###STEP 1: PREPARING THE DATA

In [None]:
import pandas as pd
import json

#Load the JSON file
file = "/content/lyrics_200.jl" #this file path needs to be set properly while running the notebook
data = []
with open(file, 'r') as f:
  for line in f:
    data.append(json.loads(line))

#Convert to pandas dataframe
df = pd.DataFrame(data)
df.head()

Unnamed: 0,song,lyrics
0,Erykah-badu-kiss-me-on-my-neck-lyrics,"\n\n[Production by J Dilla, Erykah Badu, and J..."
1,Daniel-caesar-we-find-love-lyrics,\n\n[Verse 1]\nYou don't love me anymore\nLet'...
2,Florence-the-machine-hunger-lyrics,"\n\n[Intro]\nOoh, ooh, ooh-ooh, ooh\nOoh, ooh,..."
3,Michael-jackson-will-you-be-there-lyrics,\n\n[Verse 1]\nHold me\nLike the River Jordan\...
4,Partynextdoor-not-nice-lyrics,\n\n[Intro: PARTYNEXTDOOR]\nOh-oh-oh-oh\nOh-oh...


###STEP 2: TOKENIZATION

Tokenization is performed using the NLTK Library.
1.   There are multiple alternatives available, some of which are spaCy (for relatively larger datasets), transformers (by Hugging Face) and Gensim.
2.   After enough research, decided to experiment with NLTK library initially as it gives more control over each pre-processing step allowing more scope for experimentation with each of the tokenization techniques.
3.    Performed steps like case-folding (converting to lower case to ensure consistency), tokenizing (splitting text into individual tokens), stop-word removal (to reduce noise coming from words that do not carry any useful information about the context), punctuation removal (as they do not add value in search context), and stemming (reducing words to their root form).
4.    All these steps are essential to implement our basic retrieval model, Vector Space Model.
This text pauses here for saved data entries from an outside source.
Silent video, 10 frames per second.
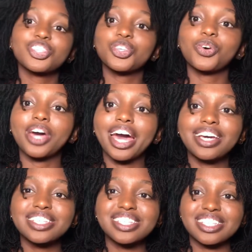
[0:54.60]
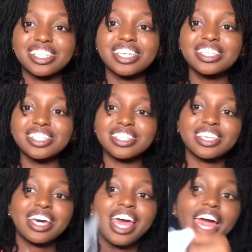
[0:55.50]
So guys, this
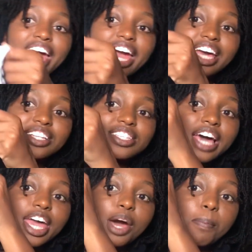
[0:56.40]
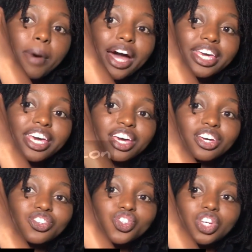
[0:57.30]
entire
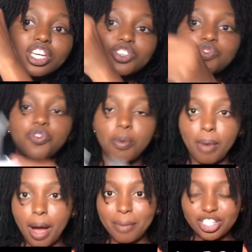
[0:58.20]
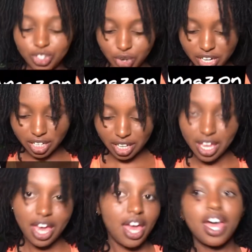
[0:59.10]
package is from Amazon,
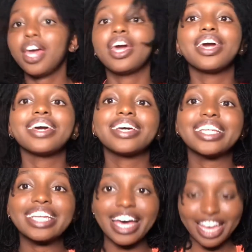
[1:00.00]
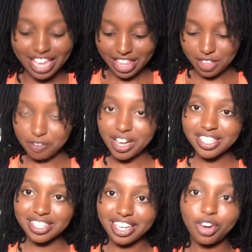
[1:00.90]
and the first
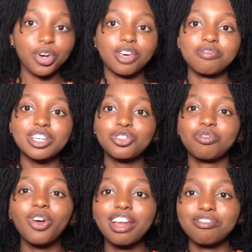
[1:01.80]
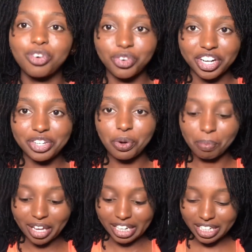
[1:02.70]
thing, okay, first of all, I've already
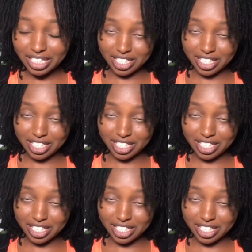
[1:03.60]
opened it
It requires stop-word removal and punctuation removal as we do not want noise in our system. Also, there is a need for case-folding and stemming in VSM or any other models like BM25, where metrics like term frequency, inverse document frequency are used. This is because, considering words like "loving", "Love" and "loved" as three separate independent words in the vocabulary would reduce the accuracy of the model.
5.    Removal of stop words during the preprocess stage is not suitable for Boolean retrieval approach because when we preprocess the query, the operators like "and" and "or" are removed from the query, and these operators are essential to process the user query correctly.



In [None]:
import nltk
from nltk.tokenize import word_tokenize
from nltk.corpus import stopwords
from nltk.stem import PorterStemmer
import string

In [None]:
nltk.download('punkt')
nltk.download('stopwords')
nltk.download('punkt_tab')

[nltk_data] Downloading package punkt to /root/nltk_data...
[nltk_data]   Unzipping tokenizers/punkt.zip.
[nltk_data] Downloading package stopwords to /root/nltk_data...
[nltk_data]   Unzipping corpora/stopwords.zip.
[nltk_data] Downloading package punkt_tab to /root/nltk_data...
[nltk_data]   Unzipping tokenizers/punkt_tab.zip.


True

We skip the removal of stop-words step in the preprocess method, as we will use this preprocess method in Boolean retrieval approach. We do not need this method for VSM as it has an inbuilt tokenizer.

In [None]:
def preprocess(text):
  #case-folding
  text = text.lower()

  #tokenize
  tokens = word_tokenize(text)

  #remove stop words
  '''
  stop_words = set(stopwords.words('english'))
  tokens = [word for word in tokens if word not in stop_words]
  '''

  #remove punctuation
  tokens = [word for word in tokens if word not in string.punctuation]

  #stemming
  stemmer = PorterStemmer()
  tokens = [stemmer.stem(word) for word in tokens]
  return tokens

df['processed_lyrics'] = df['lyrics'].apply(preprocess)
df.head()

Unnamed: 0,song,lyrics,processed_lyrics
0,Erykah-badu-kiss-me-on-my-neck-lyrics,"\n\n[Production by J Dilla, Erykah Badu, and J...","[product, by, j, dilla, erykah, badu, and, jam..."
1,Daniel-caesar-we-find-love-lyrics,\n\n[Verse 1]\nYou don't love me anymore\nLet'...,"[vers, 1, you, do, n't, love, me, anymor, let,..."
2,Florence-the-machine-hunger-lyrics,"\n\n[Intro]\nOoh, ooh, ooh-ooh, ooh\nOoh, ooh,...","[intro, ooh, ooh, ooh-ooh, ooh, ooh, ooh, ooh-..."
3,Michael-jackson-will-you-be-there-lyrics,\n\n[Verse 1]\nHold me\nLike the River Jordan\...,"[vers, 1, hold, me, like, the, river, jordan, ..."
4,Partynextdoor-not-nice-lyrics,\n\n[Intro: PARTYNEXTDOOR]\nOh-oh-oh-oh\nOh-oh...,"[intro, partynextdoor, oh-oh-oh-oh, oh-oh-oh-o..."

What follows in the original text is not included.